京都・東山駅から徒歩15分、京都のアイコンのひとつである八坂神社をのぞむ高台寺。その緑に包まれた清閑な地に店を構える、京都を代表する老舗料亭『菊乃井本店(きくのいほんてん)』。料理店としての創業は大正元年(1912)で、もともとはさらに歴史をさかのぼり、豊臣秀吉の妻・北政所が茶の湯に用いた名水「菊水の井」を代々守ってきた家柄に端を発する。近隣の下河原通にはその名の由来となった「菊水の井」があり、『菊乃井』の料理はすべてこの水を用いる。
『菊乃井』の象徴でもある水は、だしが良く出る軟水で、中でも『菊乃井本店』が汲み上げる「菊水の井」は最も格の高い井の水として知られる。京料理の食材と火のあいだには必ず水が介在する。煮る・蒸す・茹でるという水を多く使う調理法のみならず、茶道(茶の湯)が発達したのも京都の水抜きでは語れない。それらを総合して成立する京料理は水を用いた総合芸術でもある。日本文化の象徴ともいえる「水」を店名に掲げる『菊乃井本店』の料理が「水の料理」とも呼ばれるゆえんだ。世界的グルメガイドブックでは連続して三つ星を獲得している。
三代目主人の村田吉弘(むらた よしひろ)氏は、『菊乃井本店』ほか京都木屋町と東京の3店舗を統括し、また日本を代表する和食料理人としてテレビや雑誌等にも出演、国内外で知られた存在だ。「日本料理アカデミー」創設や和食のユネスコ無形文化遺産登録など、和食を世界に広めるために心血を注ぎ、2018年には文化功労者に選ばれた。2020年には「第8回アジアのベストレストラン50」の一環として、外食産業に多大な貢献をした料理人を讃える「アメリカン・エキスプレス・アイコン賞」を受賞した。
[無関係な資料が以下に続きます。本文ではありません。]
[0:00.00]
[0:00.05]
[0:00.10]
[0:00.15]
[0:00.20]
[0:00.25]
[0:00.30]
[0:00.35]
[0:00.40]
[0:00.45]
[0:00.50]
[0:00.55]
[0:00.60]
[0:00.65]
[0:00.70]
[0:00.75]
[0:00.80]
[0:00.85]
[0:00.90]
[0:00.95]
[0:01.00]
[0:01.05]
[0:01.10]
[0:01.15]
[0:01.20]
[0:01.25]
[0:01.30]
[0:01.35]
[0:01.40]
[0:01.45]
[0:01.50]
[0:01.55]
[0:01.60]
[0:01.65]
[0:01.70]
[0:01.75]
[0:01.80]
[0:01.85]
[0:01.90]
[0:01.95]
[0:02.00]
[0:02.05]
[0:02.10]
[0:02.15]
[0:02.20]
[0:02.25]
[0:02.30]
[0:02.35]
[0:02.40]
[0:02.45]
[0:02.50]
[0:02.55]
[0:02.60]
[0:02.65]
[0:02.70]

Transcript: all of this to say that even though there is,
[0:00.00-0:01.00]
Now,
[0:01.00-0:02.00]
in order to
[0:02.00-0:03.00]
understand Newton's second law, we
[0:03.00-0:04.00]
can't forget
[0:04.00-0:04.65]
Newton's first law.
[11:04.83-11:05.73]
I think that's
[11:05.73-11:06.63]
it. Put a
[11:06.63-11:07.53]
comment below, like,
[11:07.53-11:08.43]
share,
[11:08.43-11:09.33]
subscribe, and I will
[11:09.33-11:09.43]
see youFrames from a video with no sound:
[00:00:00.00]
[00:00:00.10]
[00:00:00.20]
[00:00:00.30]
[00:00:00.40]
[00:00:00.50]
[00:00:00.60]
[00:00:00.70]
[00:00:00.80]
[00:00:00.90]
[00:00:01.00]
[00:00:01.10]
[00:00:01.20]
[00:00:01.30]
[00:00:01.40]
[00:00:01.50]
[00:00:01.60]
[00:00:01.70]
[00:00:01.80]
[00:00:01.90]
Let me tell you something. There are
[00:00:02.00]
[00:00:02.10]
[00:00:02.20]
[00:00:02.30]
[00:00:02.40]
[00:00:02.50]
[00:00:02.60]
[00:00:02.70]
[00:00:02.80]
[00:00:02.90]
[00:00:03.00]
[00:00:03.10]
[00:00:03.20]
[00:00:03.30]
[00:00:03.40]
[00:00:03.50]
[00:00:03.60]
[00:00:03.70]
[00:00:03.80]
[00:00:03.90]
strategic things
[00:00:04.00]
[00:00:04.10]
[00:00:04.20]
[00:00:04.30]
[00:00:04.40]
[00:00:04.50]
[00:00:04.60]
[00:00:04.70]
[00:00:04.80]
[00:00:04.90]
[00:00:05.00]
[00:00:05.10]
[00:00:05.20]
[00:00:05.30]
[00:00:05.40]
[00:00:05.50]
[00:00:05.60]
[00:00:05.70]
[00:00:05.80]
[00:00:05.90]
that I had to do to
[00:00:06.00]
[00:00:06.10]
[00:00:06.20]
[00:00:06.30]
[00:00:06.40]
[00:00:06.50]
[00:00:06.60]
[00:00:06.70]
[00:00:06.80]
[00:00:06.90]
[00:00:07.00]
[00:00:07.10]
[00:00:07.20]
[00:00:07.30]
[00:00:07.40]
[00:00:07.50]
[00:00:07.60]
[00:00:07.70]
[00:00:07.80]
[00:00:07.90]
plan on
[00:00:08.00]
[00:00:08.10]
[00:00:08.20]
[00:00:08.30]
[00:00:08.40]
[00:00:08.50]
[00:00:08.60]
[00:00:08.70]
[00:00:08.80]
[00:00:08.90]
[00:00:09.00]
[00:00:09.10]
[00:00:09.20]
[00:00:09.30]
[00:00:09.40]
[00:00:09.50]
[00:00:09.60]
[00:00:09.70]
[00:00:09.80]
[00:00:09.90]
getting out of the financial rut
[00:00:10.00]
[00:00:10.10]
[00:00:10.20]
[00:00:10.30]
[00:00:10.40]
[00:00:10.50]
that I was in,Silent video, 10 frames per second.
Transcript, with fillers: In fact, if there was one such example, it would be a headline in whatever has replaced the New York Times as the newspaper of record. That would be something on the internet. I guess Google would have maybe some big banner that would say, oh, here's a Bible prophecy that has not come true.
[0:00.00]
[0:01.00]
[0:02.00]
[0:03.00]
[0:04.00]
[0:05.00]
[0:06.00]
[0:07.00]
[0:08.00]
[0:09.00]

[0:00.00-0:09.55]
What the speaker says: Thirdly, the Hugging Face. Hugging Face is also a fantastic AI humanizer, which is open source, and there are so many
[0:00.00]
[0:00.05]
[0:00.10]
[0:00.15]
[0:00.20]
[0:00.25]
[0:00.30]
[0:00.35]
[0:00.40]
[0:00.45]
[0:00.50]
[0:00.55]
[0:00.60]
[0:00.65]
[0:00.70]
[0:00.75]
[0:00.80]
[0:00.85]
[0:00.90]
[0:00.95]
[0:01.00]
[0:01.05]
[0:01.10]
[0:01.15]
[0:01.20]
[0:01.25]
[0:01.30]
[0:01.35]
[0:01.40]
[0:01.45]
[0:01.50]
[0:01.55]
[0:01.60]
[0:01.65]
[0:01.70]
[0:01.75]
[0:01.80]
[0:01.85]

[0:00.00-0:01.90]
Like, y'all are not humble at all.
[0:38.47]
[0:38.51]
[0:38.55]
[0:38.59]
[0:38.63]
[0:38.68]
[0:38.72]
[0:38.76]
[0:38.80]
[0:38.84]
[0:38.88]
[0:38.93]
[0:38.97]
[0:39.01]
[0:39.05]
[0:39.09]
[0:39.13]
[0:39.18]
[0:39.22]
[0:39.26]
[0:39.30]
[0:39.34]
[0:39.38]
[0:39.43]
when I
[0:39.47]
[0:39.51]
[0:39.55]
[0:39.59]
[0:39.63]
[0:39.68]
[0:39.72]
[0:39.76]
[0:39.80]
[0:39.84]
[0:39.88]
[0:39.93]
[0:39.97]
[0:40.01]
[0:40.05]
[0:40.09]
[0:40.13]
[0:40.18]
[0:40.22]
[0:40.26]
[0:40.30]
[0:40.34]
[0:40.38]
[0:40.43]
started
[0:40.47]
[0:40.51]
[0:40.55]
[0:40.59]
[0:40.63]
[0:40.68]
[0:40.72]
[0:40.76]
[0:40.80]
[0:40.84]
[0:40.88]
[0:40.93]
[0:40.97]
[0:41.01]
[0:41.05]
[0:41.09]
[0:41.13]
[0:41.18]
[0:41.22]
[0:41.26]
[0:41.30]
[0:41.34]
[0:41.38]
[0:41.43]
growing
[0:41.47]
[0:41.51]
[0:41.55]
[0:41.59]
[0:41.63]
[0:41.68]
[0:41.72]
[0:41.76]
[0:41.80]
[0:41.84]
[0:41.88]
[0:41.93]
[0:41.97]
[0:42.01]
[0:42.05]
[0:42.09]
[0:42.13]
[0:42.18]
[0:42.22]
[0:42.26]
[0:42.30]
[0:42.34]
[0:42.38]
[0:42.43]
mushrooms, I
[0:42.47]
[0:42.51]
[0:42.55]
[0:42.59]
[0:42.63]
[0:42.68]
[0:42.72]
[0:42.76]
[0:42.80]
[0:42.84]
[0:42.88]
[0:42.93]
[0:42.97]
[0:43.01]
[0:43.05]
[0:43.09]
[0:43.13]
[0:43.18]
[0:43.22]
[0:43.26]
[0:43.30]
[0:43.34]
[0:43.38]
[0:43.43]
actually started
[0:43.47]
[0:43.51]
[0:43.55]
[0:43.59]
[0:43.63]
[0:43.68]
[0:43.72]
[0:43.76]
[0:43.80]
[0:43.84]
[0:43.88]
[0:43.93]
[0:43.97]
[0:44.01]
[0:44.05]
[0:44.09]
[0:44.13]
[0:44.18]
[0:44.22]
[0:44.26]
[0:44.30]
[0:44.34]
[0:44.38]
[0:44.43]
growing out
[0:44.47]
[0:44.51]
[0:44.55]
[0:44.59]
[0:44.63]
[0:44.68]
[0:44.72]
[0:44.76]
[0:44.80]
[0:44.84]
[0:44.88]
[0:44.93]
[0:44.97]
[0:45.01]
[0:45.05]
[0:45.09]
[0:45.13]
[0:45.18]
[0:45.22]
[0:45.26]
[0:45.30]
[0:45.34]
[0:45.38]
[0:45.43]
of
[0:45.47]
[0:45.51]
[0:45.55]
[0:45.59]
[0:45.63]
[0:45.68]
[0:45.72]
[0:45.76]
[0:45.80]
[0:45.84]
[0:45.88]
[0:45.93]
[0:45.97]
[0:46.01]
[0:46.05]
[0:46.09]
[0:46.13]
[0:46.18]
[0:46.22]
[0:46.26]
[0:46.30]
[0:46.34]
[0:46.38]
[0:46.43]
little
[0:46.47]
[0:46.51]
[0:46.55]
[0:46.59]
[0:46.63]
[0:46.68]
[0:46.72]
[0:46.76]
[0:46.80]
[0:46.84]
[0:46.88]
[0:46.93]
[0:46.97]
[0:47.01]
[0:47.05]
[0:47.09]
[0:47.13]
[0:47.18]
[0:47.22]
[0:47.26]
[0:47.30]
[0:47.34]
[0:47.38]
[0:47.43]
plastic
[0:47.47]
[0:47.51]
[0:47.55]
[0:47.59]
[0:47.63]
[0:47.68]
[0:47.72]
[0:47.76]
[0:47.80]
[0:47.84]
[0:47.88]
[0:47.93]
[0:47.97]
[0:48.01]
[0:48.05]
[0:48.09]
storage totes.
料理は「美しくて浮花(ふか)ならず、渋くして枯淡(こたん)ならず」。上品で美しく、また力強さをかねそなえる「きれい寂び」を身上とし、京都ならではの大らかさをたたえる。器は先代から伝えられた桃山時代の織部をはじめ数十点にものぼる北大路魯山人(きたおおじ ろさんじん)をはじめとした多様な器が、季節の情感を盛り込む料理を引き立てる。室内に飾られた円山応挙(まるやま おうきょ)や伊藤若冲(いとう じゃくちゅう)の軸、魯山人や三代目・澤村陶哉(さわむら とうさい)の花入なども見どころだ。日本酒・ワインともにあらゆる地方のものを取り揃え、特に日本酒では一般的に入手困難な福井県・黒龍酒造「石田屋」「二左衛門」、新潟県・大洋酒造「鄙願(ひがん)」などを置く。
江戸末期に建てられた数寄屋建築の建物は全室個室で11室、2~50名様のゲストに対応。すべての部屋から京都らしい庭園をのぞむことができる。ゲストの特別な日を心ゆくまで楽しめるよう心を砕く一期一会のもてなしは、人生の節目やお祝い事に、また親しい方との会食に、京都の美食を味わいたい方に心強い味方となるだろう。海外ゲストのためには、英語の献立を用意している。お子様は10歳以上のお子様のみ、お子様用メニューも対応(要事前相談)。京都の、また日本文化の真髄を料理のみならずしつらえなども含め総合的に味わえる店として、是非その世界観を楽しんでいただきたい。